Ring is seeking a Scientist I to join the Downstream Process Development team to help establish and develop our in vitro viral vector platform. The candidate will work directly with a team of scientists to develop bioprocess unit operations for a new class of genetic medicine. This is a hands-on, wet, lab-based role.

This position will focus on high-throughput screening of chromatographic media, evaluation and optimization of cell lysis and depth filtration processes, and bionanoparticle formulations development. Most of this work will be performed in micro-scale or bench-scale format as we develop the process and product knowledge required to scale and improve our platform. The candidate will lead experimental design, strategy, execution, and analysis of a variety of generated data sets.

This position will include opportunities to evaluate new purification strategies, design new experimental workflows and to generate process improvements through optimization of current unit operations.

This position is a great opportunity to be exposed to aspects of viral biology as well as process development in a translational context. As a new therapeutic modality, scientists in process development work closely with colleagues throughout the organization to identify the early makings of Anellovector quality attributes, which are critical for process development and drug candidate nomination.

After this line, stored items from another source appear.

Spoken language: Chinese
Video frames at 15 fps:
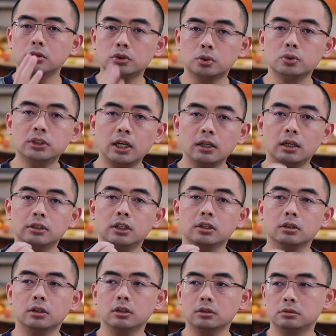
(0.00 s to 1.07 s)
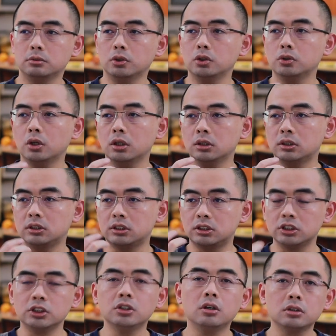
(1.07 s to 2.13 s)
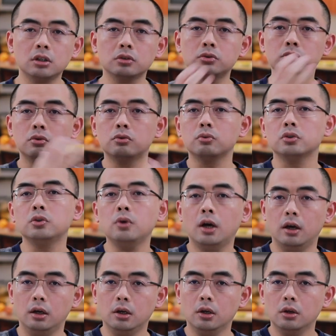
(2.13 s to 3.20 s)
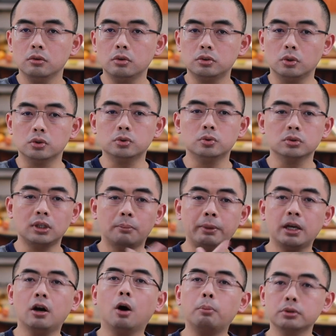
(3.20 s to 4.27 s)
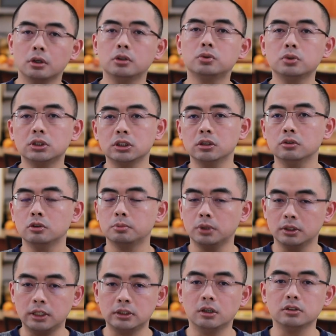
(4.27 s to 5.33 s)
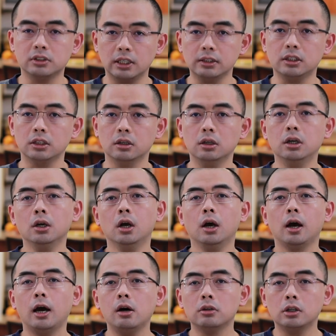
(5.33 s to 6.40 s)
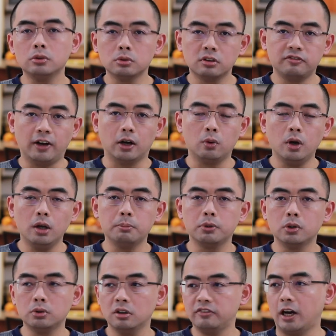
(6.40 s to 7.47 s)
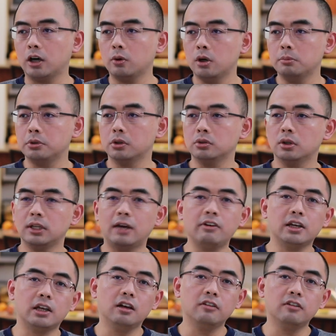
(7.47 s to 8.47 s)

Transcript: 出现了这个，比如说急症要去送医院做手术，那被告不能出席，对不对？那叫延庭。还有呢，就是法官，比如说法官，比如说阑尾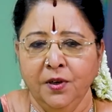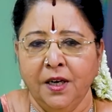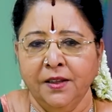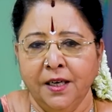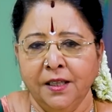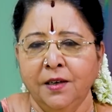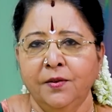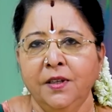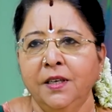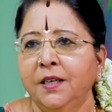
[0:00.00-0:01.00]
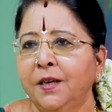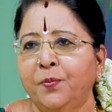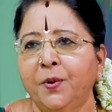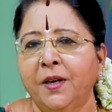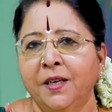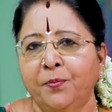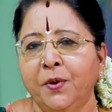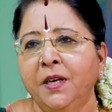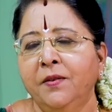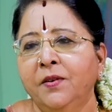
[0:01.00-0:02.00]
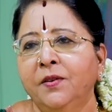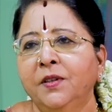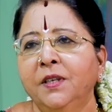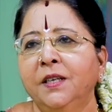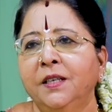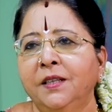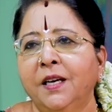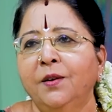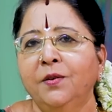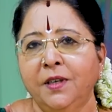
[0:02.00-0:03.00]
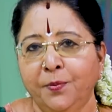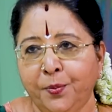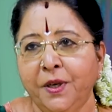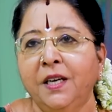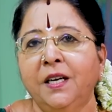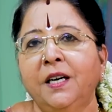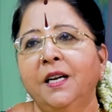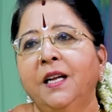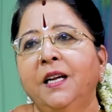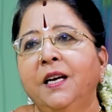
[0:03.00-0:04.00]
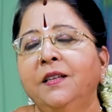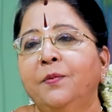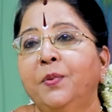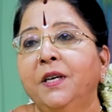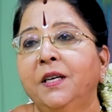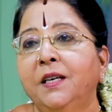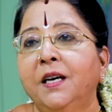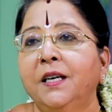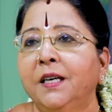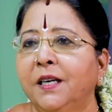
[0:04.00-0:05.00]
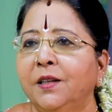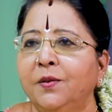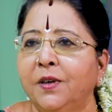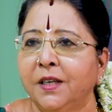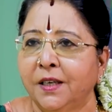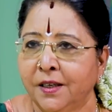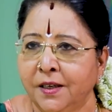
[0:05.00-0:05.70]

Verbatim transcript: ஒன்று அந்த இடத்துல வந்து எப்போ எப்படி அவங்க வந்து இந்த அளவுக்கு இப்போ இருக்கிற நிலையிலேயே அது எப்படி இருக்காங்கங்கிறது ஒரு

We are searching for enthusiastic and highly motivated individuals who are comfortable multitasking and working independently on various aspects of the gene therapy production platform.

Responsibilities:

• Lead process development activities to optimize downstream processes to produce viral vectors, VLPs, and protein products.
• Work cross-functionally with R&D to assess platform fit of new product candidates.
• Design and execute key experiments to support development goals.
• Develop, scale-up, and tech transfer downstream processes, authoring required documentation.
• Develop, acquire, and implement new technologies to Ring Process Development platform.
• Assist in the generation and review of protocols, reports, and batch records.
• Provide technical oversight on downstream related activities.
• Prepare and present data internally to cross functional teams.
• Maintain substantial knowledge of state-of-the-art principles and theories and contribute to scientific literature and conferences.
• Work with vendors to evaluate new technology in downstream process development
• Performs additional job-related duties as required.

Minimum Qualifications:

• PhD (preferred) or BS + 8 years or MS + 6 years relevant experience in bioengineering, chemical engineering, biology, virology, biochemistry or related field.
• Experience in the development of non-enveloped VLPs, viral (or non-viral) vectors, or other ATMPs.
• Experience with bionanoparticle formulations development.
• Demonstrated ability in working with highly skilled teams in a fast-paced, entrepreneurial, and technical environment.
• Strong experimental skills, including purification development, viral vectors, and data analysis.
• Experience with process development and Quality by Design methodology.
• Extensive knowledge of key unit operation based on experience: Preparative chromatography, depth/normal-flow/ultrafiltration, process intensification.
• Experience with process transfer, scale-up, and facility fit.
• Attention to detail and problem-solving skills.